What Cicadas Are Really Doing Underground For Years

Cicadas are some of planet Earth's most remarkable and mystifying little creatures. Every 13 or 17 years, these screeching little insects emerge from beneath the soil to eat, fornicate, lay eggs, and molt — only to disappear again in a sudden burst of silence for another decade-and-a-half. All that's left is a landscape stricken with their little alien-like exoskeletons (via The Nature Conservancy). It's a real-life Lazarus effect that has baffled scientists for as long as it's been observed.

While most North American species appear every summer, the "periodic cicadas," as scientists call them, are the ones that have inspired the most discourse and curiosity. The first-ever modern documentation of these types of cicadas appeared in the earliest scientific journal named Philosophical Transactions, when a visitor to the American colonies witnessed their emergence in the 1600s. Ever since then, experts have conjectured multiple theories as to what they are doing for those 13 or 17-year intervals and why they wait so long in between swarms, as Mental Floss notes.

What are they doing underground?

Let's go underground. Essentially, cicadas burrow into the soil after a harvest and sustain themselves on tree roots for years on end in order to survive. While they're certainly not active in the manner we observe them, they aren't necessarily lying dormant either. They don't have any wings during their time underground, but they do burrow tunnels to seek out tree root sap (via Britannica). In fact, this timeframe constitutes the bulk of a cicada's life, because after the four to six week period in which it appears on this side of the ground, it dies — that's just enough time for it to eat, mature, and sire offspring for the next brood.

But, why stay submerged for so long? The ability to survive underground is one thing, but to do so for 13 to 17 years seems a bit gratuitous, no? Even so, the predisposition for cicadas to hide away for such lengthy intervals does have its pragmatic benefits.   

Why every 13 to 17 years?

"Consider a predator with a cycle of five years; if cicadas emerged every 15 years, each bloom would be hit by the predator. By cycling at a large prime number, cicadas minimize the number of coincidences (every 5X17, or 85 years, in this case)," Stephen Jay Gould shared in his 1977 book on the subject, "Ever Since Darwin: Reflections of Natural History," (via Mental Floss). If that sounds confusing, what it essentially means is this: By maintaining a larger window of time between reemergences that is subject to variation (13-17 years), cicadas are able to avoid the feeding patterns of certain predators. 

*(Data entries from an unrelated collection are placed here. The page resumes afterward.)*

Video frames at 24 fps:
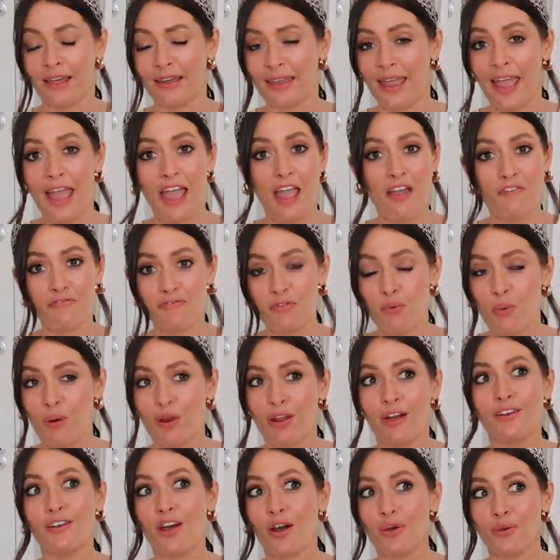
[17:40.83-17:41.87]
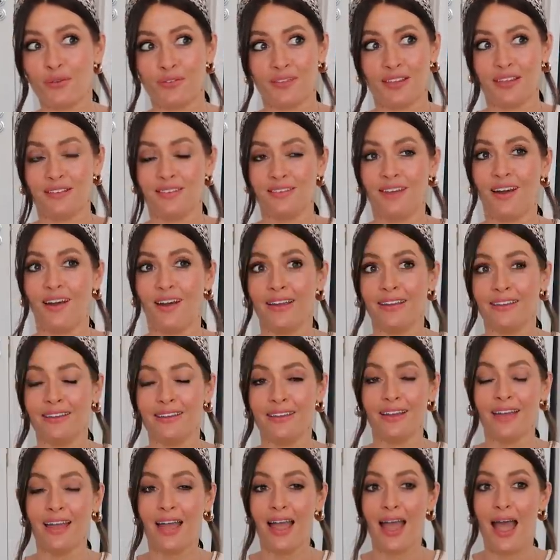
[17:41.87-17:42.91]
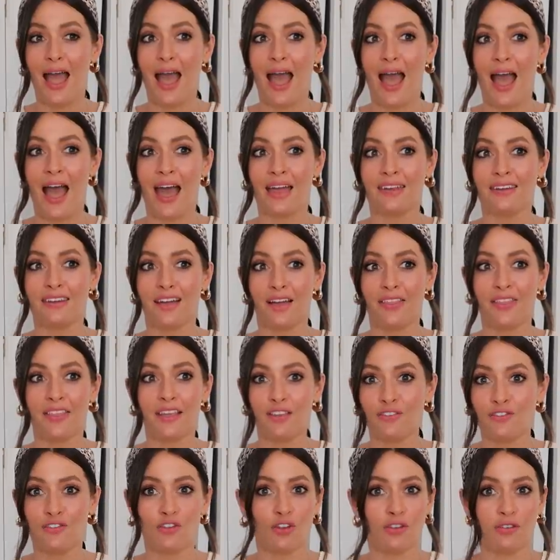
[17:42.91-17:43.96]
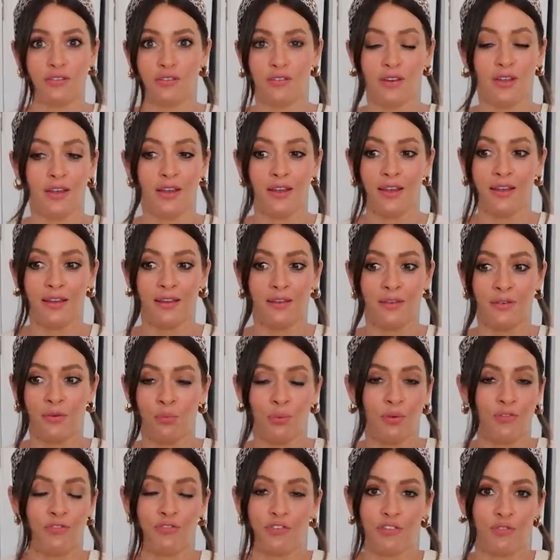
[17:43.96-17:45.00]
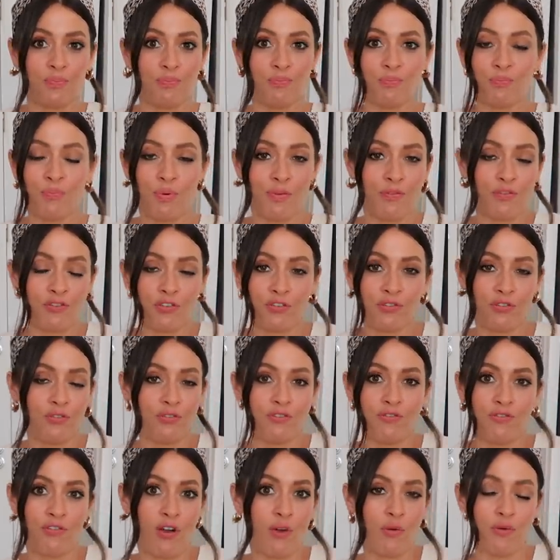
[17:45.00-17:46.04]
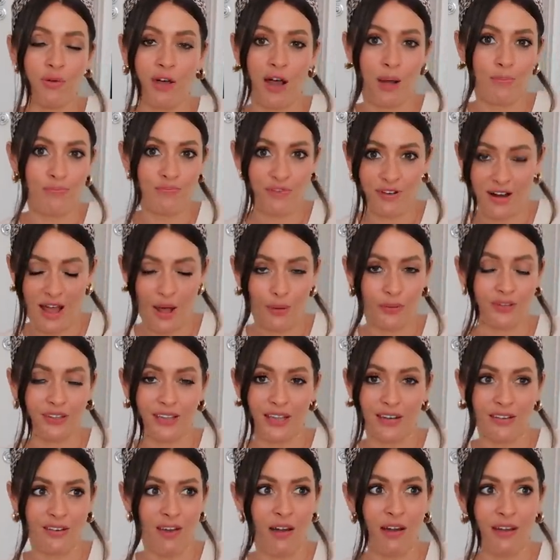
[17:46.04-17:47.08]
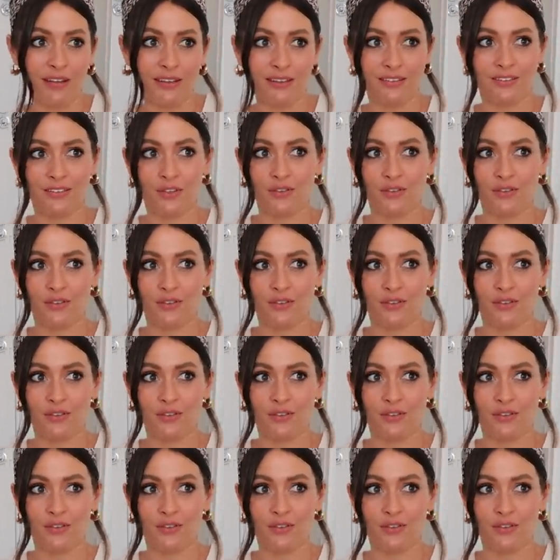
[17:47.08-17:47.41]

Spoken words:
Like, everyone I know says Nike, and I think it's just we've just grown up pronouncing it Nike.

This is the prevailing theory shared by most experts, but an alternative take on the phenomenon is that, because tree sap is not very rich in nutrients, cicada nymphs have to consume a lot of it to mature into adulthood. Development can stretch up to a handful of years, so they essentially need to spend all their time eating while buried in the soil. That way, they're physically competent enough to mate and produce offspring once they emerge (via A-Z Animals).